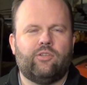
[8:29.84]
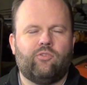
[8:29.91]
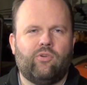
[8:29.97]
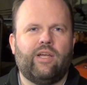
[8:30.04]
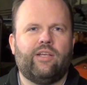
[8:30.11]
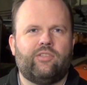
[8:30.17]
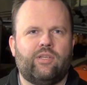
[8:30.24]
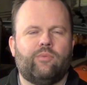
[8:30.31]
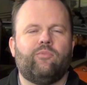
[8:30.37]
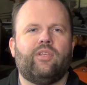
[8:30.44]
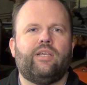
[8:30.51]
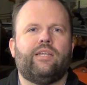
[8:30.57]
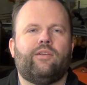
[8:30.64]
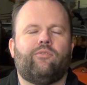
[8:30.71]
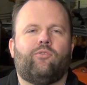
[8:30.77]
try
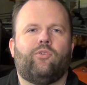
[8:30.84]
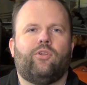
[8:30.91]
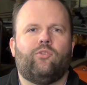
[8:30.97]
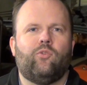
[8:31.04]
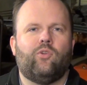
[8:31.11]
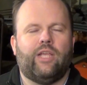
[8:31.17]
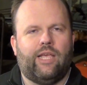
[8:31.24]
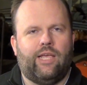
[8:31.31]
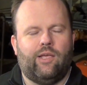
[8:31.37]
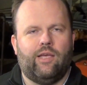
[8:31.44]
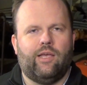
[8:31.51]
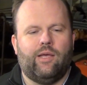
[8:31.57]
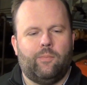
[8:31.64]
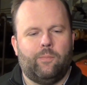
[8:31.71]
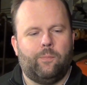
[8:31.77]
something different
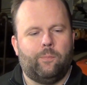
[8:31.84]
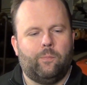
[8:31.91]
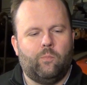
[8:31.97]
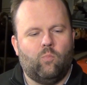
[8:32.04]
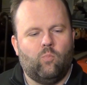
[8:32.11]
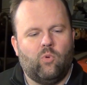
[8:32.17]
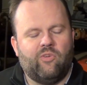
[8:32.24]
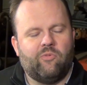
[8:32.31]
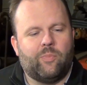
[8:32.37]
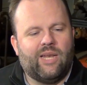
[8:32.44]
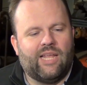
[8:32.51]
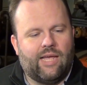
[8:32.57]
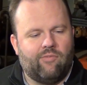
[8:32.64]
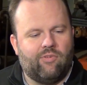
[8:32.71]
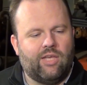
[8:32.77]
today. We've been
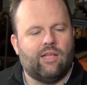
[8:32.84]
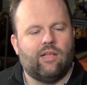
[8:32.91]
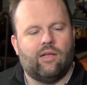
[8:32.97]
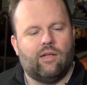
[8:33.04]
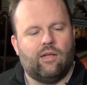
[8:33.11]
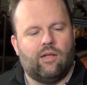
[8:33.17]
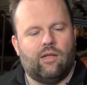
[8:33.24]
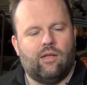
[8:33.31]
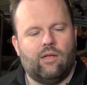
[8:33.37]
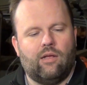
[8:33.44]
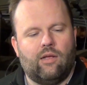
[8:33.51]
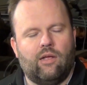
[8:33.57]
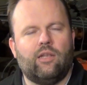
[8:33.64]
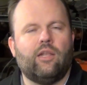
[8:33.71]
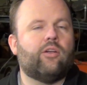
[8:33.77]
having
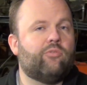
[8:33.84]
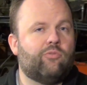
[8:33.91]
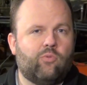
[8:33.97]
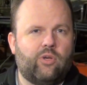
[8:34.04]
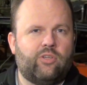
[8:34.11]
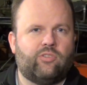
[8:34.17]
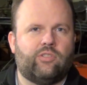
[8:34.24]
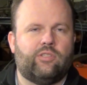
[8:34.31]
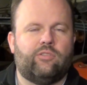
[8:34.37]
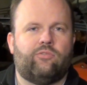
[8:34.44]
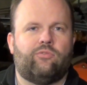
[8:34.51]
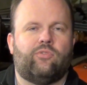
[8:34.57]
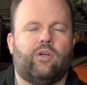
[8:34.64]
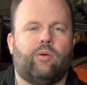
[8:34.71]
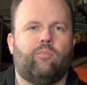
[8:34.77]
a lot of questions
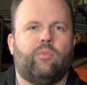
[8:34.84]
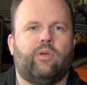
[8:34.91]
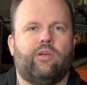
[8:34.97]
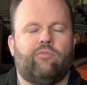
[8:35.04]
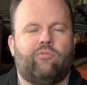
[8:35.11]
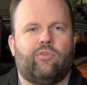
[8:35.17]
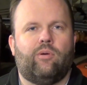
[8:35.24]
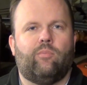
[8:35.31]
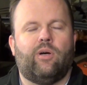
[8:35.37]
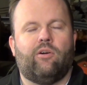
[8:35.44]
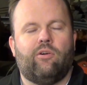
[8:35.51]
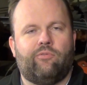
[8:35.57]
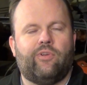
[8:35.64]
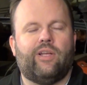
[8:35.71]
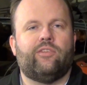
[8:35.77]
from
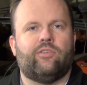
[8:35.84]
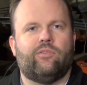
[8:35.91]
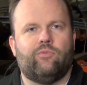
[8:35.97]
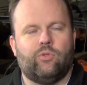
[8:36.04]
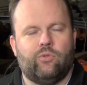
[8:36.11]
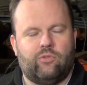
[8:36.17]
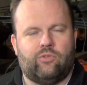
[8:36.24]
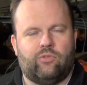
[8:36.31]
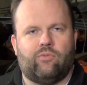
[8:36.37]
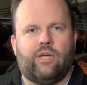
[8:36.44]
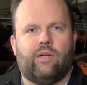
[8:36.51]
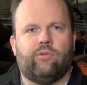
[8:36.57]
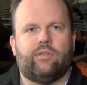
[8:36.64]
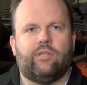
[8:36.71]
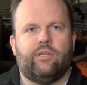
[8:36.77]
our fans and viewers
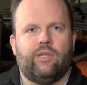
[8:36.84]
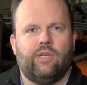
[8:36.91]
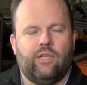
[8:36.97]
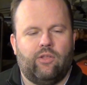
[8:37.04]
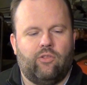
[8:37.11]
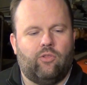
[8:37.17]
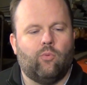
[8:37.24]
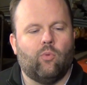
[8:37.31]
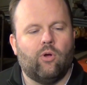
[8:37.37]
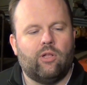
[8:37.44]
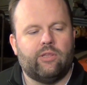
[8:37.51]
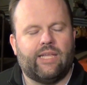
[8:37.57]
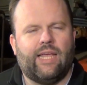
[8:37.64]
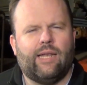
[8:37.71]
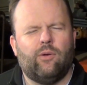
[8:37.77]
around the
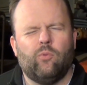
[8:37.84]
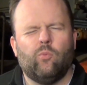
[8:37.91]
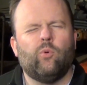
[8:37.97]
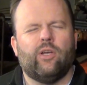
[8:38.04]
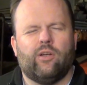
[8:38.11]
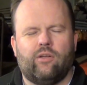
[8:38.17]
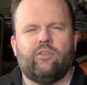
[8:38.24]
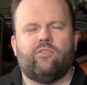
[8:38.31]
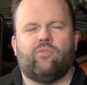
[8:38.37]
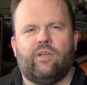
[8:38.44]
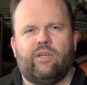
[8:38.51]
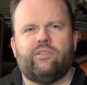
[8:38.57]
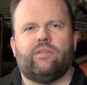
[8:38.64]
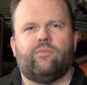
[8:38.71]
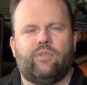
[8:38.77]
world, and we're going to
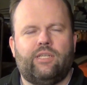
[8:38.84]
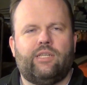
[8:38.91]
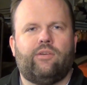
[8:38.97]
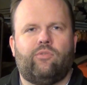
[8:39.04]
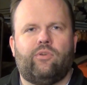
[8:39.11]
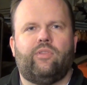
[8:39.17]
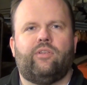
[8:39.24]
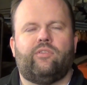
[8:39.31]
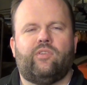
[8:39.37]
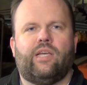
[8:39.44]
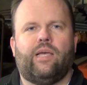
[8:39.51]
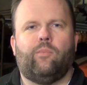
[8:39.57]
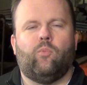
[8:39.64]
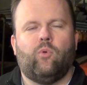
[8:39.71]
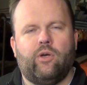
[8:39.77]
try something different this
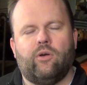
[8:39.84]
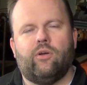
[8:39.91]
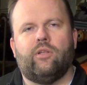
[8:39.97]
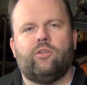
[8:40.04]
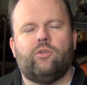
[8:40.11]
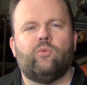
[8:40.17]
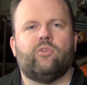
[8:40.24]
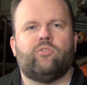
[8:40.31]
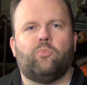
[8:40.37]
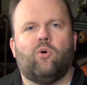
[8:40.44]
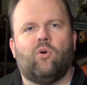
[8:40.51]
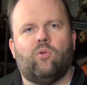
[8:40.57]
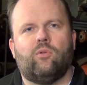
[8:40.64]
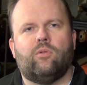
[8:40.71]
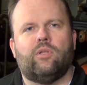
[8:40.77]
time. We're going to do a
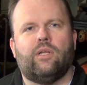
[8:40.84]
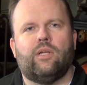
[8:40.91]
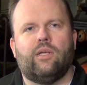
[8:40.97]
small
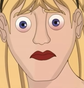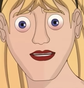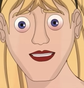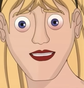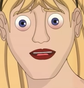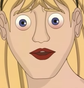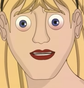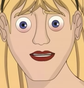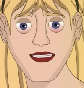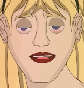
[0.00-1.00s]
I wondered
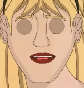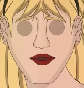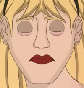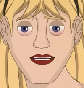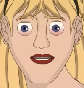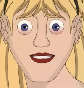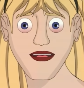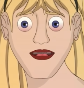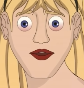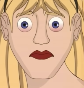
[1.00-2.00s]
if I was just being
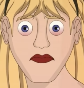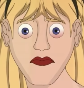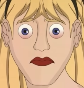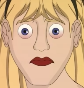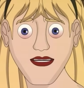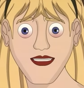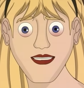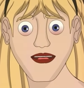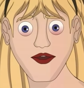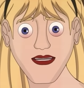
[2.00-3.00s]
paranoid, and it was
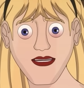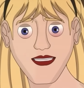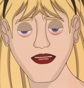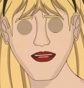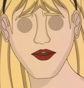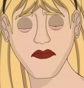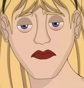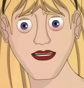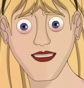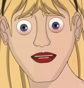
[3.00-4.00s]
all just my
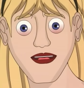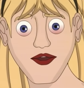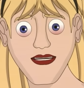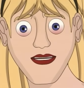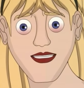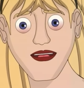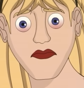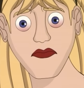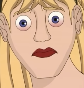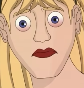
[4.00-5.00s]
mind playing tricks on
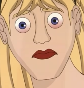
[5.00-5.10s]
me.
===
■ Exercise requirements
Retype all of the material above precisely as it reads. Pictures are not part of the copy.

■ Response to this exercise
[8:29.84]
[8:29.91]
[8:29.97]
[8:30.04]
[8:30.11]
[8:30.17]
[8:30.24]
[8:30.31]
[8:30.37]
[8:30.44]
[8:30.51]
[8:30.57]
[8:30.64]
[8:30.71]
[8:30.77]
try
[8:30.84]
[8:30.91]
[8:30.97]
[8:31.04]
[8:31.11]
[8:31.17]
[8:31.24]
[8:31.31]
[8:31.37]
[8:31.44]
[8:31.51]
[8:31.57]
[8:31.64]
[8:31.71]
[8:31.77]
something different
[8:31.84]
[8:31.91]
[8:31.97]
[8:32.04]
[8:32.11]
[8:32.17]
[8:32.24]
[8:32.31]
[8:32.37]
[8:32.44]
[8:32.51]
[8:32.57]
[8:32.64]
[8:32.71]
[8:32.77]
today. We've been
[8:32.84]
[8:32.91]
[8:32.97]
[8:33.04]
[8:33.11]
[8:33.17]
[8:33.24]
[8:33.31]
[8:33.37]
[8:33.44]
[8:33.51]
[8:33.57]
[8:33.64]
[8:33.71]
[8:33.77]
having
[8:33.84]
[8:33.91]
[8:33.97]
[8:34.04]
[8:34.11]
[8:34.17]
[8:34.24]
[8:34.31]
[8:34.37]
[8:34.44]
[8:34.51]
[8:34.57]
[8:34.64]
[8:34.71]
[8:34.77]
a lot of questions
[8:34.84]
[8:34.91]
[8:34.97]
[8:35.04]
[8:35.11]
[8:35.17]
[8:35.24]
[8:35.31]
[8:35.37]
[8:35.44]
[8:35.51]
[8:35.57]
[8:35.64]
[8:35.71]
[8:35.77]
from
[8:35.84]
[8:35.91]
[8:35.97]
[8:36.04]
[8:36.11]
[8:36.17]
[8:36.24]
[8:36.31]
[8:36.37]
[8:36.44]
[8:36.51]
[8:36.57]
[8:36.64]
[8:36.71]
[8:36.77]
our fans and viewers
[8:36.84]
[8:36.91]
[8:36.97]
[8:37.04]
[8:37.11]
[8:37.17]
[8:37.24]
[8:37.31]
[8:37.37]
[8:37.44]
[8:37.51]
[8:37.57]
[8:37.64]
[8:37.71]
[8:37.77]
around the
[8:37.84]
[8:37.91]
[8:37.97]
[8:38.04]
[8:38.11]
[8:38.17]
[8:38.24]
[8:38.31]
[8:38.37]
[8:38.44]
[8:38.51]
[8:38.57]
[8:38.64]
[8:38.71]
[8:38.77]
world, and we're going to
[8:38.84]
[8:38.91]
[8:38.97]
[8:39.04]
[8:39.11]
[8:39.17]
[8:39.24]
[8:39.31]
[8:39.37]
[8:39.44]
[8:39.51]
[8:39.57]
[8:39.64]
[8:39.71]
[8:39.77]
try something different this
[8:39.84]
[8:39.91]
[8:39.97]
[8:40.04]
[8:40.11]
[8:40.17]
[8:40.24]
[8:40.31]
[8:40.37]
[8:40.44]
[8:40.51]
[8:40.57]
[8:40.64]
[8:40.71]
[8:40.77]
time. We're going to do a
[8:40.84]
[8:40.91]
[8:40.97]
small
[0.00-1.00s]
I wondered
[1.00-2.00s]
if I was just being
[2.00-3.00s]
paranoid, and it was
[3.00-4.00s]
all just my
[4.00-5.00s]
mind playing tricks on
[5.00-5.10s]
me.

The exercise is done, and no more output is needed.